4. Convert the leftover (see code block above) back to the fee paying asset and refund it as free balance.
#### pallet-revive
Currently, we just collect the storage deposits from the free balance of the tx signer. We change this behaviour to collect it from the hold balance using the name (reason) given by the above trait. At whatever point there is not enough held balance left we just roll back the whole tx (just as we do now).
This requires `pallet-revive` to learn about the name of the hold that those funds are held in. So we add a config knob that we expect the runtime to fill:
```rust
type Config {
...
type TxPaymentHoldReason: Get<T::RuntimeHoldReason>;
}
```
Runtimes that use a custom `OnChargeAssetTransaction` implementation won’t work with `pallet-revive` unless they implement the same hold and release logic. It just fails at runtime when trying to collect the deposit. Nothing dangerous can happen. In practice none of the relevant runtimes do. Enforcing this at compile time will be hard as there is not a single pallet-transaction-payment we could add bounds on. With this solution we can get away with no additional tight coupling.
This of course requires that the storage deposit was collected as a Weight fee. This means that the Weight is increased by the storage deposit so that the tx fee will cover the deposit too. The extrinsics no longer will take a storage\_deposit\_limit but operate in a “leftover” mode. They just take from the hold and roll back when they run out. We will do that for all extrinsics. Not only for the eth ones. Otherwise we won’t be able to profit from paying deposits in any fee paying asset.
### Risks
- We change the behavior for all runtimes that use `SwapAssetAdapter` or the `FungiblesAdapter` for all transactions. Any flaw in the logic or implementation will have wide reaching effects.
- The hold and release could add more overhead to transaction payment as it may add more storage accesses. But the holds should be stored inline with the free balance and no additional accounts are touched. Benchmarking will show though.

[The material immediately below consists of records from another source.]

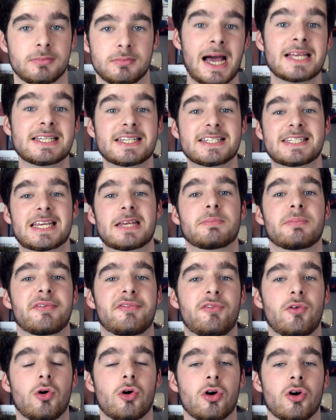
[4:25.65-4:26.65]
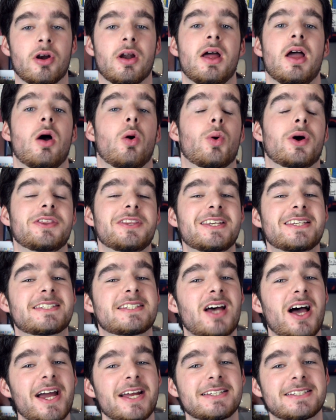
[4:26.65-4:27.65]
As I said before, when the
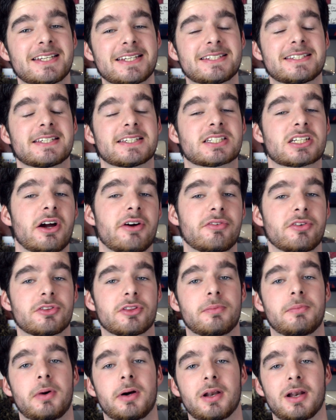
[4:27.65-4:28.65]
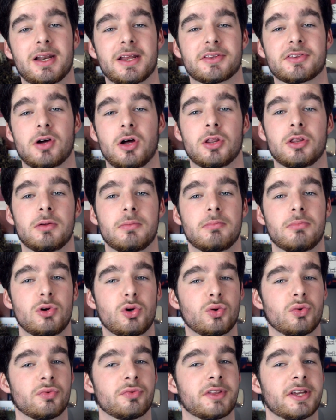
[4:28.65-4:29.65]
scientists discover the monolith on the
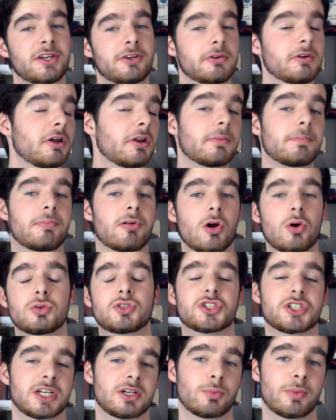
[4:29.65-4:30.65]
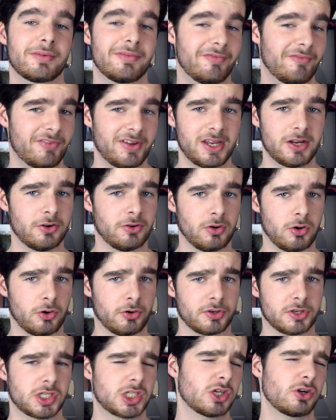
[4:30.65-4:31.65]
moon, they do not approach it with fear
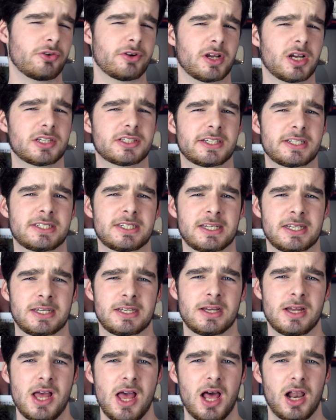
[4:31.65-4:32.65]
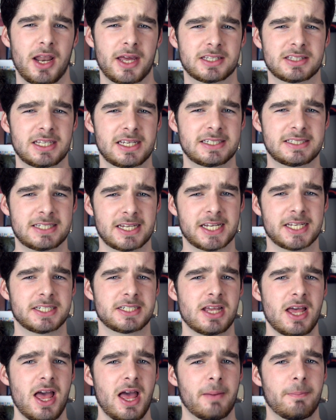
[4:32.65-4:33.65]
or curiosity like they did
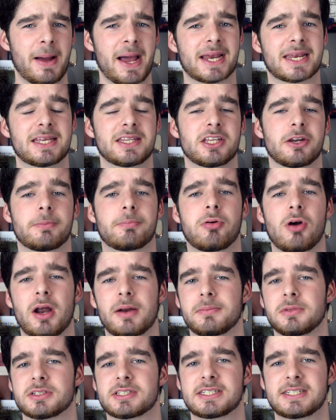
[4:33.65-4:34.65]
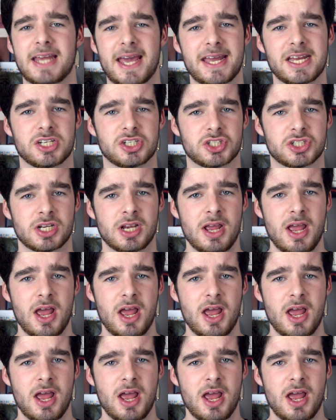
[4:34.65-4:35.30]
back in their primal stage.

- The pre-dispatch weight will include the deposit making the extrinsic appear heavier than it is because it includes the storage deposit as weight. This will be corrected post-dispatch though. Hence it will only slightly affect filling blocks up optimally. We will also exclude the code upload deposit from the storage deposit as those would blow up the weight too much. But only developers and not users are affected by this additional deposit not covered by the displayed fee. Something that can be documented.
## Rejected options
### Don’t charge a deposit at all
Just don’t charge anything for deposits. Discarded because this will leave the chain vulnerable to storage bloat attacks. The weights are chosen to only account for computation. So filling up the disk space cheaply will be trivial. [Frontier already got attacked and only recovered because the attacker decided to stop.](https://forum.moonbeam.network/t/solving-the-xen-spamming-issue/1689)

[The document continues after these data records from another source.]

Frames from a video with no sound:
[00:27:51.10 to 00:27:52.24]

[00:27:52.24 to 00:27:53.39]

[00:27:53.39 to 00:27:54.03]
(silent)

### Charge deposit from the weight meter
This is essentially what frontier is doing. But you will run into massive tuning problems when conflating resources: Charging additional computation for disk space. If you choose the number too low then you will be attackable (see above). If you choose it too high you are wasting block space.

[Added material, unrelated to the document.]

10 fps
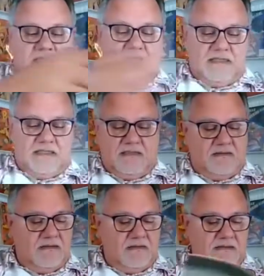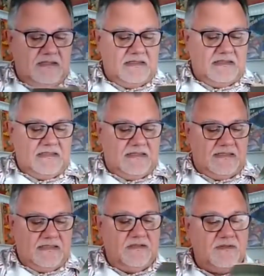And then, as I
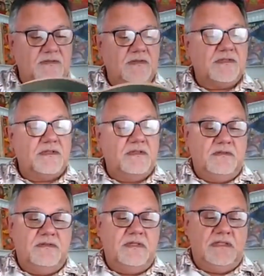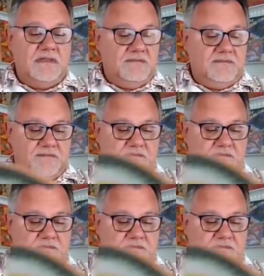said, it's also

### Don’t mention the storage deposit at all to the Ethereum wallets
This is essentially what all the other pallets are doing. The tx fee of any other extrinsic just includes the weight. If the pallet is taking any deposit it is just taken and the user is left wondering why more balance disappeared from their free balance. For fixed functions this might be acceptable. But for contracts the users rightfully expect that there are no extra charges. Especially since Ethereum wallets only see free balance and nothing else.
# Open Questions
- Is it okay to make this change globally or should we only apply this to revive transactions? It would be complicated to special case. But it might be worth it if the performance impact is there.
- Does the hold and release have a performance impact?
# Future Work/Enhancements
It might be worthwhile to make this behaviour more fool proof by encoding in the type system. For example, by sealing the `OnChargeAssetTransaction` trait.